Le Parlement turc donne son feu vert à l'envoi de l'armée en Irak et Syrie

Recep Tayyip Erdogan (G), le 30 novembre 2012, aux côtés de son chef d\'état-major, le général Necdet Ozel. 
Recep Tayyip Erdogan (G), le 30 novembre 2012, aux côtés de son chef d'état-major, le général Necdet Ozel.  (ADEM ALTAN / AFP)

La Turquie, qui bénéficie d'une position stratégique dans la guerre contre les jihadistes, était restée jusque-là prudente concernant son engagement aux côtés de la coalition internationale.

Un allié de plus au sein la coalition qui lutte contre l'Etat islamique (EI). Le Parlement turc a approuvé, jeudi 2 octobre, un projet de résolution autorisant l'armée à mener des opérations contre les jihadistes en Syrie. Le texte du gouvernement, qui dispose de la majorité absolue au Parlement, a recueilli l'approbation de 298 députés, contre 98 se prononçant contre. 

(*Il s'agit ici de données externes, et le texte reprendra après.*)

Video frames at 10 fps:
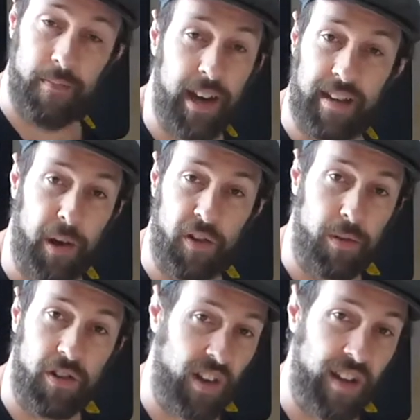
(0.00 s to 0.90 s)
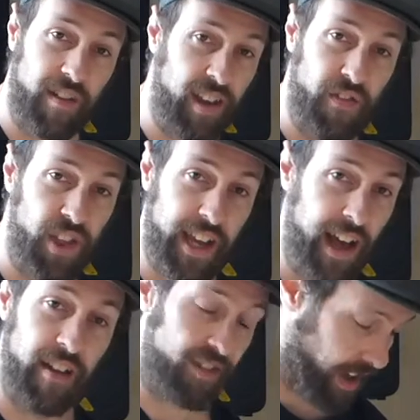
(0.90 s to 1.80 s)
Makes about as much sense as everything
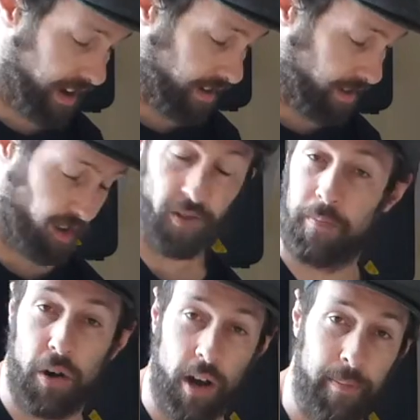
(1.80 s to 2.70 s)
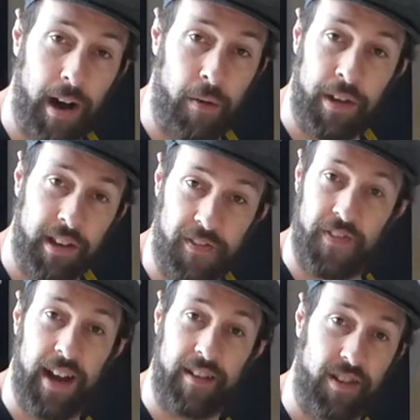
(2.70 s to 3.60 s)
else, and just muck about with it. You'll
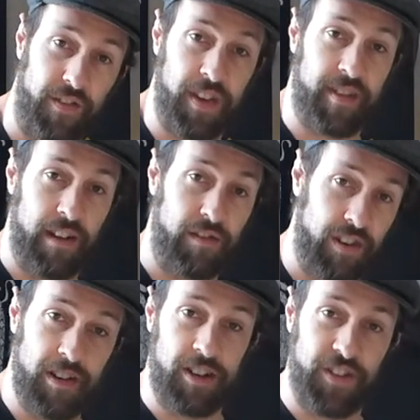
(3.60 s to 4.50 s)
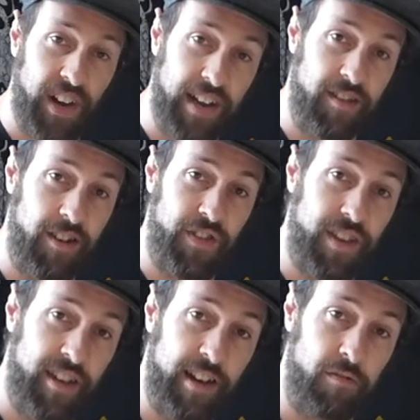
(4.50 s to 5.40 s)
find stuff that sounds good, you'll find stuff
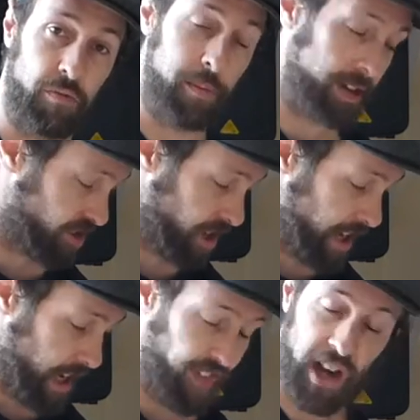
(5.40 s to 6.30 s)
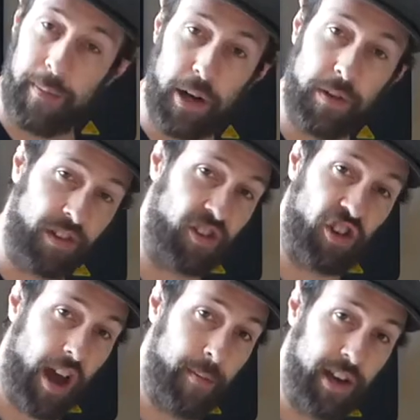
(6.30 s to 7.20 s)
that sounds rubbish. If anybody wants to
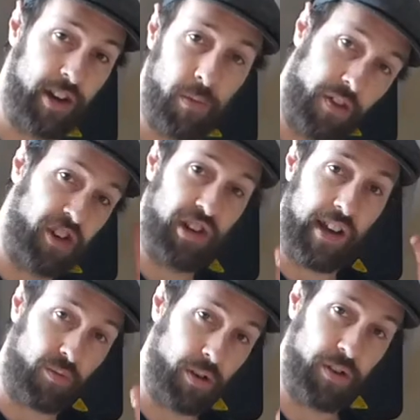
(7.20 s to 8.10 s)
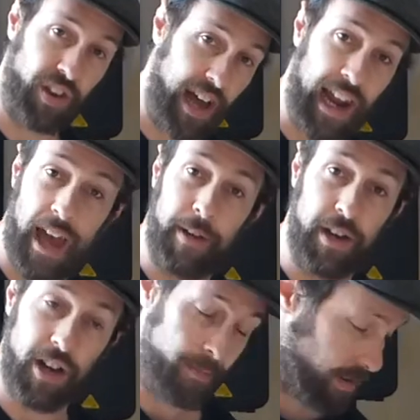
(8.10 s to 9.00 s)
chime in on what the jazz rules are, let me
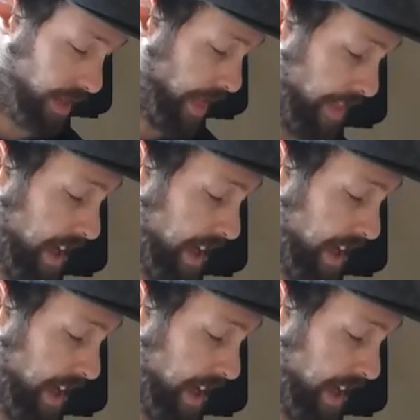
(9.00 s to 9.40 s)
know, but other than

Le Premier ministre turc, Ahmet Davutoglu, a convoqué une réunion des principaux responsables civils et militaires du pays juste après ce vote pour préciser les modalités de l'engagement turc auprès de la coalition.

Depuis plusieurs mois, la position prudente de la Turquie contre l'EI décevait l'Occident, mais le récent voyage du président Recep Tayyip Erdogan aux Etats-Unis, le 26 septembre, semble avoir changé la donne. "Nous serons là où nous nous devons d'être. Nous ne pouvons rester en dehors de ceci", avait déclaré à  son retour Erdogan dans un discours au Forum économique mondial, à Istanbul.